A clue to what might be going on can be found in the combination of terms that appear in this passage that hint that we are dealing with more than just the impending death of an innocent man. When Jesus speaks to his father of “the cup” that he must drink, at one level this is a simple metaphor for having to face the particular experience he is about to undergo, but this language was also a common Jewish image found in Isaiah 51 and elsewhere depicting God’s anger as a cup of bitter wine that must be drained to its dregs. When we find this image in close proximity to talk of "the hour" having arrived and Jesus instructing his disciples to "stay awake" and pray in order to not come into the "time of trial", then this cluster of references all fit within a Jewish apocalyptic framework that pictures God’s decisive judgement upon human sin and wickedness, a powerful divine interruption into the normal course of events to bring evil to account. This night in this garden praying with friends was not like other nights. Not just because Jesus anticipates his own death just hours later, but also because he is anticipating that in the events about to unfold, nothing less is at stake than God’s definitive evaluation upon wayward humanity.

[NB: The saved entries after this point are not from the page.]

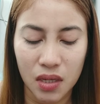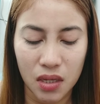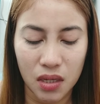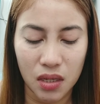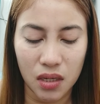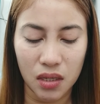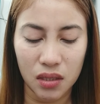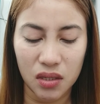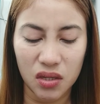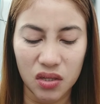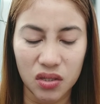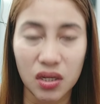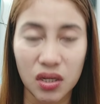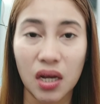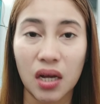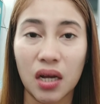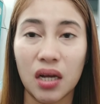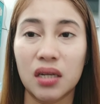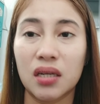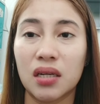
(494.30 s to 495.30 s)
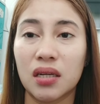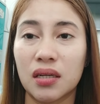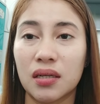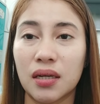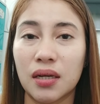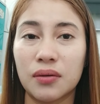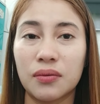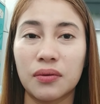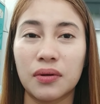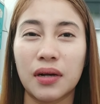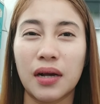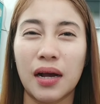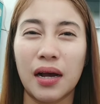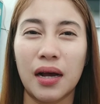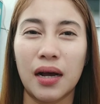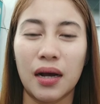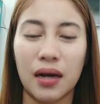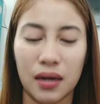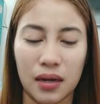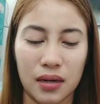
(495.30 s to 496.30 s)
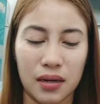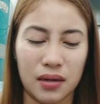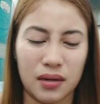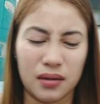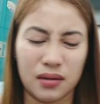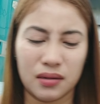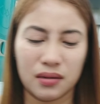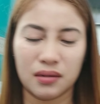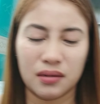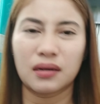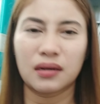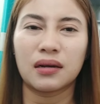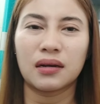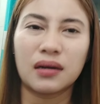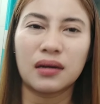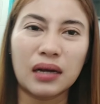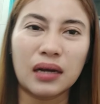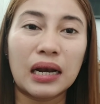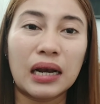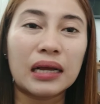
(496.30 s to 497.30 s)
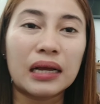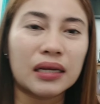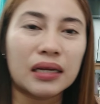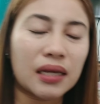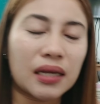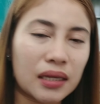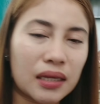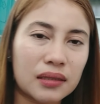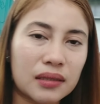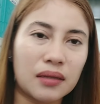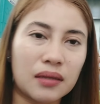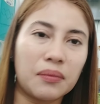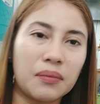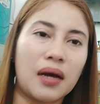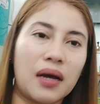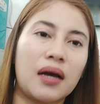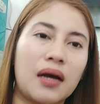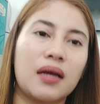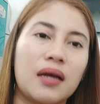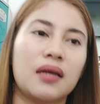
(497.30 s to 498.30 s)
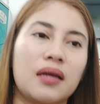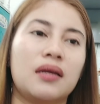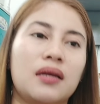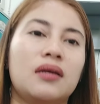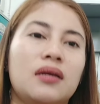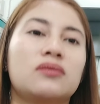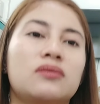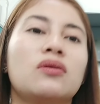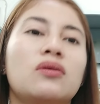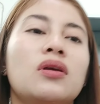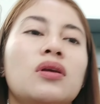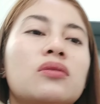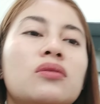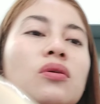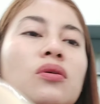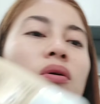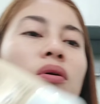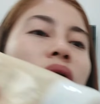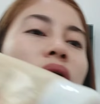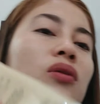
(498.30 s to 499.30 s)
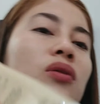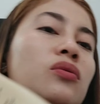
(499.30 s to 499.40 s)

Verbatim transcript: hindi siya ganun ka, kalagkit, di ba? So, ito,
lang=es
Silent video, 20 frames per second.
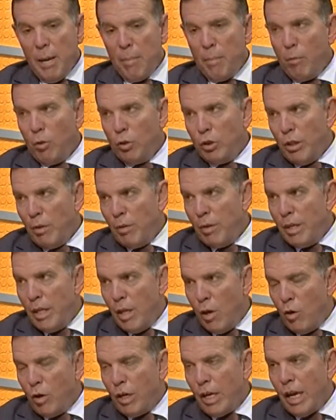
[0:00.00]

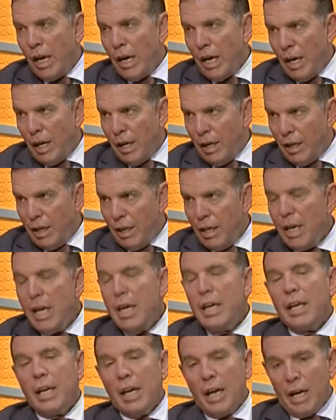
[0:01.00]
Montevideo. Que, ganamos el
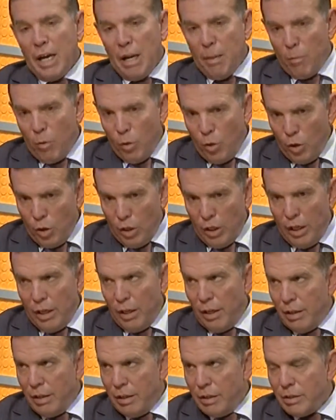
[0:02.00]
técnico. que ganamos dos.
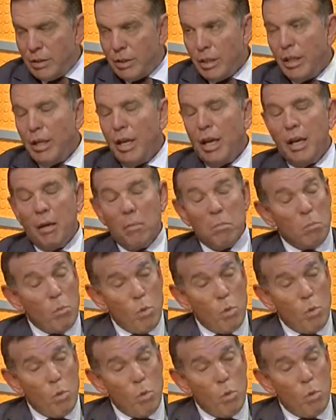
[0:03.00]
Jugamos eh, bien aquel partido. ¿eh?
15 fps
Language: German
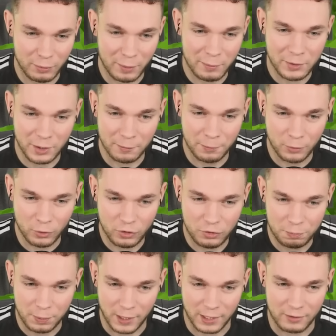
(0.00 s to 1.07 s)
nochmal mit dem
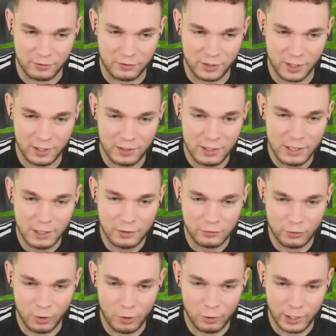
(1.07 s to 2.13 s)
Brustpanzer.
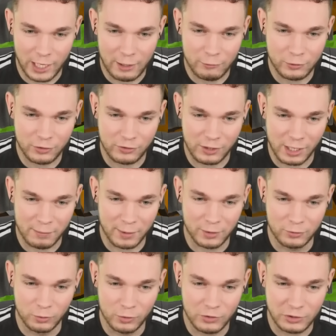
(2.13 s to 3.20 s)
So, auch er wird jetzt hier
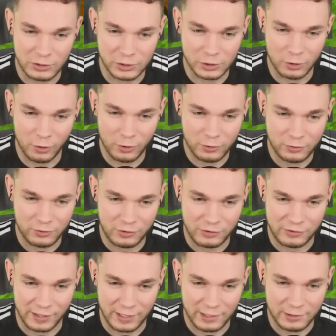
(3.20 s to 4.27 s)
einmal durchgelockt.
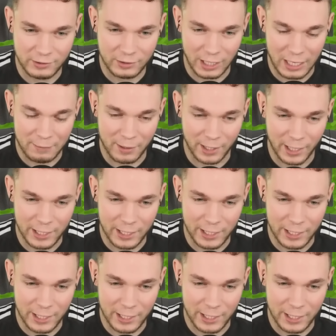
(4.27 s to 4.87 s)
Zack, einmal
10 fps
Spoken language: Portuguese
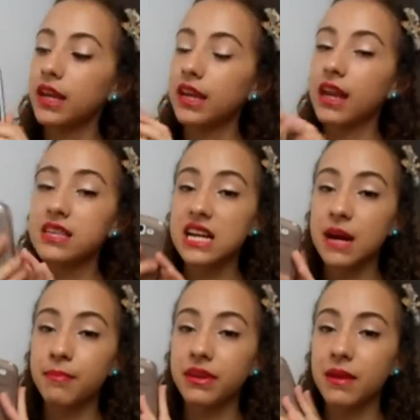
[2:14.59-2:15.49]
E essa
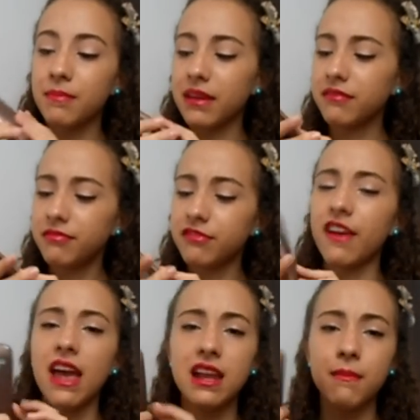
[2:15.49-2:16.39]
capinha é bem
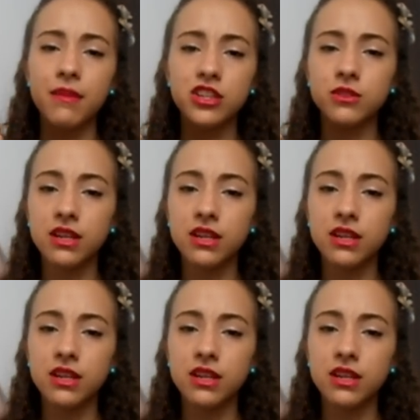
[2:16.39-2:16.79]
velha mesmo,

The cross of Jesus is not simply another tragic example of miscarried justice involving an oppressed minority, or of imperial brutality against perceived threats, or of religious violence against heretics. In short, his death doesn’t simply carry some of the various human meanings we attribute to such deaths. It has meaning for God. The meal of bread and wine spoke of a renewed covenant, of God acting again with a mighty hand and an outstretched arm to redeem those enslaved. But here, in the garden, the meaning of Jesus’ death is that it will be the point at which the world is judged and found wanting, where God’s own sorrow and anger at human pride and corruption is concentrated and expressed, where God says a resolute "no" to human violence and folly.

Jesus’ grief and anguish is because he himself will hear that "no", will suffer that judgement, will experience God’s rejection. This is the horrendous prospect of Gethsemane. This is why the man of sorrows is sorrowful. This is the bitter cup that Jesus would prefer not to taste. And yet, in obedience to his Father, he is willing to finish the last drop. "Not as I will, but as you will." In these words, Jesus fights and wins the battle to be obedient. He refuses the paths of violence self-assertion and self-justification as well as of retreat and hiding. And he entrusts himself to his Father.